Preserving File Structure when Reading and Writing

I’m having some trouble preserving the structure of a CSV file that I’m attempting to alter with a Julia program. The data is originally displayed in the file like this:

Created as New Dataset,Sample 001 By Lab Date Thursday, August 23 2018
cm-1,A
4000.00,0.0084
3999.00,0.0084
3998.00,0.0084

But after running it through the program, it comes out like this:

cm-1,A4000.00,0.00843999.00,0.00843998.00,0.00843997.00,0.00843996.00,0.0...

It seems like everything is being output on the same line.

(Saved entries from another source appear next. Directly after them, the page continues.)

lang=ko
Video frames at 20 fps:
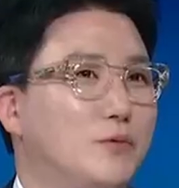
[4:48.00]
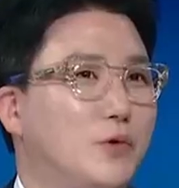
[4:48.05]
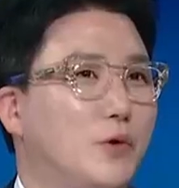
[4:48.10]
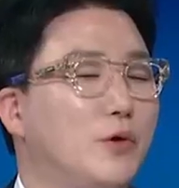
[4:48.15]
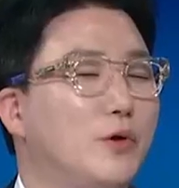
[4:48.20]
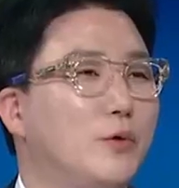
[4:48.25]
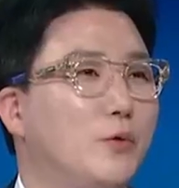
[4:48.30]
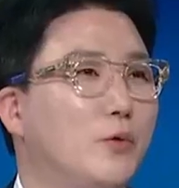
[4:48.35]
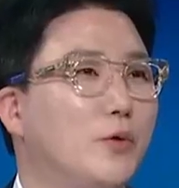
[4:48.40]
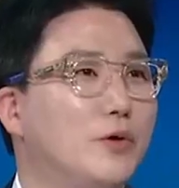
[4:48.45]

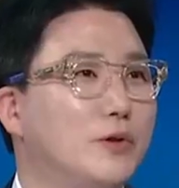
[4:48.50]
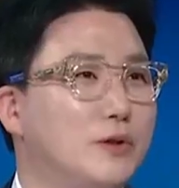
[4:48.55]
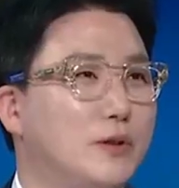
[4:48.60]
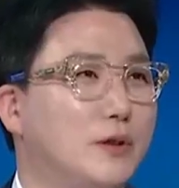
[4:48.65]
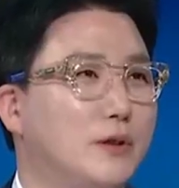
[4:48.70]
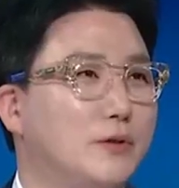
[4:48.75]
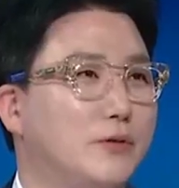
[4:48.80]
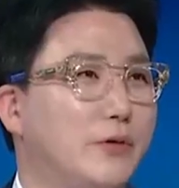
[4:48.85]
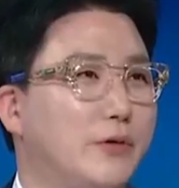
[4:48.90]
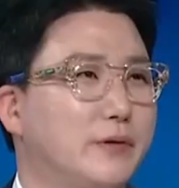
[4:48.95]
저희
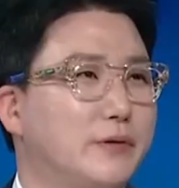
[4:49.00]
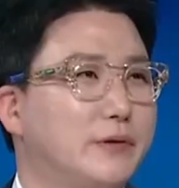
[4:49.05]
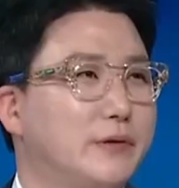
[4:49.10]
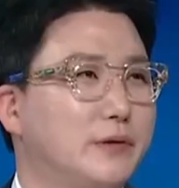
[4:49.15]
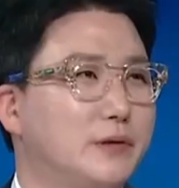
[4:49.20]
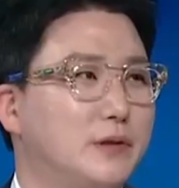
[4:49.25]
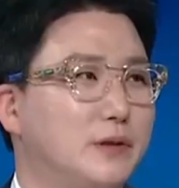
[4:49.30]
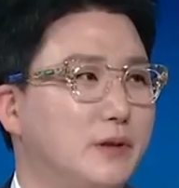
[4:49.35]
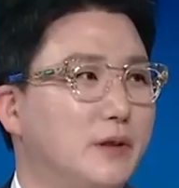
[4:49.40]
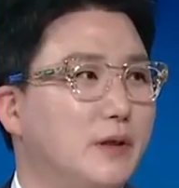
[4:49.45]
공연장의 되게
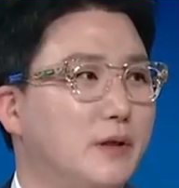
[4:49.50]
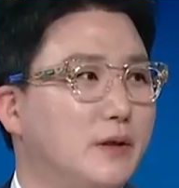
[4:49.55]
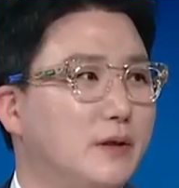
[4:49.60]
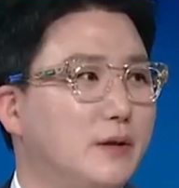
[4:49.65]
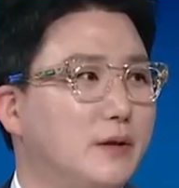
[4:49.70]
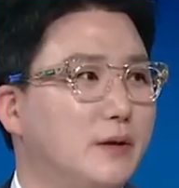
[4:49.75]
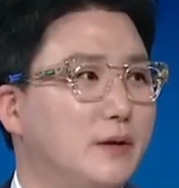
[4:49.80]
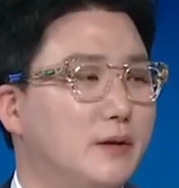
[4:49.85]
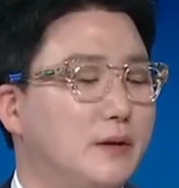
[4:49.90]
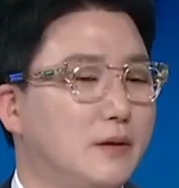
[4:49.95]
특징이
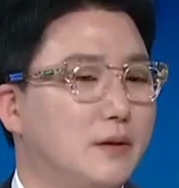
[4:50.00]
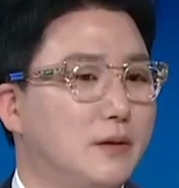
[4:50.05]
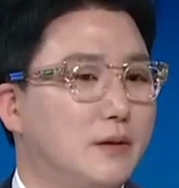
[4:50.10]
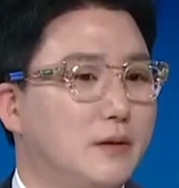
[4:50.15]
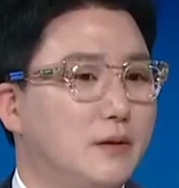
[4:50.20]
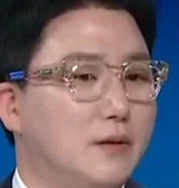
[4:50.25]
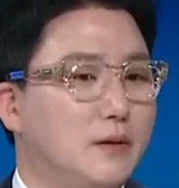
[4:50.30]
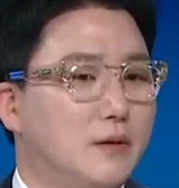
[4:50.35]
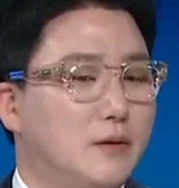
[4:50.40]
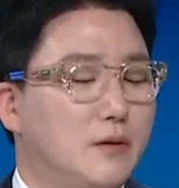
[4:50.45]

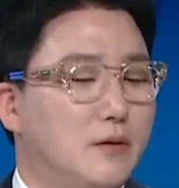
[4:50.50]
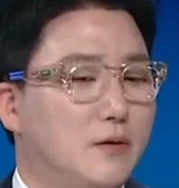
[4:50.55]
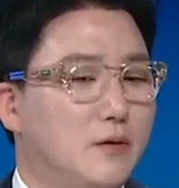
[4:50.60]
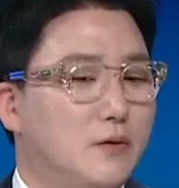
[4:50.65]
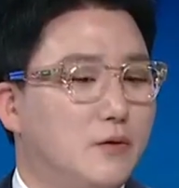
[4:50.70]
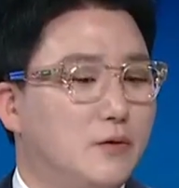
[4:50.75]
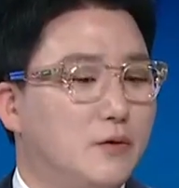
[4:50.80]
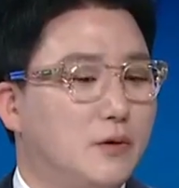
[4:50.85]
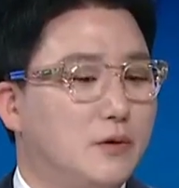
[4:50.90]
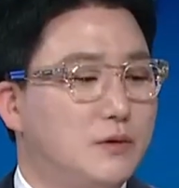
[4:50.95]
어, 이제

Here’s the code which is creating this result:

for i = firstindex(fileList):lastindex(fileList)
        local lines
        open(fileList[i]) do reader
            lines = readlines(reader)
        end
        println(lines[1])
        open(fileList[i], "w") do writer
            for i = firstindex(lines):lastindex(lines)
                if (i!=1)
                    write(writer, lines[i])
                end
            end
        end
    end

If it matters, what I’m trying to accomplish is just removing the first line from the file.

readlines has an argument chomp which defaults to true and causes the newline character in each line to be stripped off. So the lines you’re getting out have the right content but no newlines, and thus writing them back to a file results in everything being on the same line. Try readlines(reader, chomp=false).

For more information, see:

help?> readlines
search: readlines readline readlink

  readlines(stream::IO=STDIN; chomp::Bool=true)
  readlines(filename::AbstractString; chomp::Bool=true)

  Read all lines of an I/O stream or a file as a vector of strings. Behavior is equivalent to saving the result of reading readline repeatedly with the same arguments and saving the resulting lines as a vector of
  strings.

help?> readline
search: readline readlines readlink

  readline(stream::IO=STDIN; chomp::Bool=true)
  readline(filename::AbstractString; chomp::Bool=true)

  Read a single line of text from the given I/O stream or file (defaults to STDIN). When reading from a file, the text is assumed to be encoded in UTF-8. Lines in the input end with '\n' or "\r\n" or the end of an
  input stream. When chomp is true (as it is by default), these trailing newline characters are removed from the line before it is returned. When chomp is false, they are returned as part of the line.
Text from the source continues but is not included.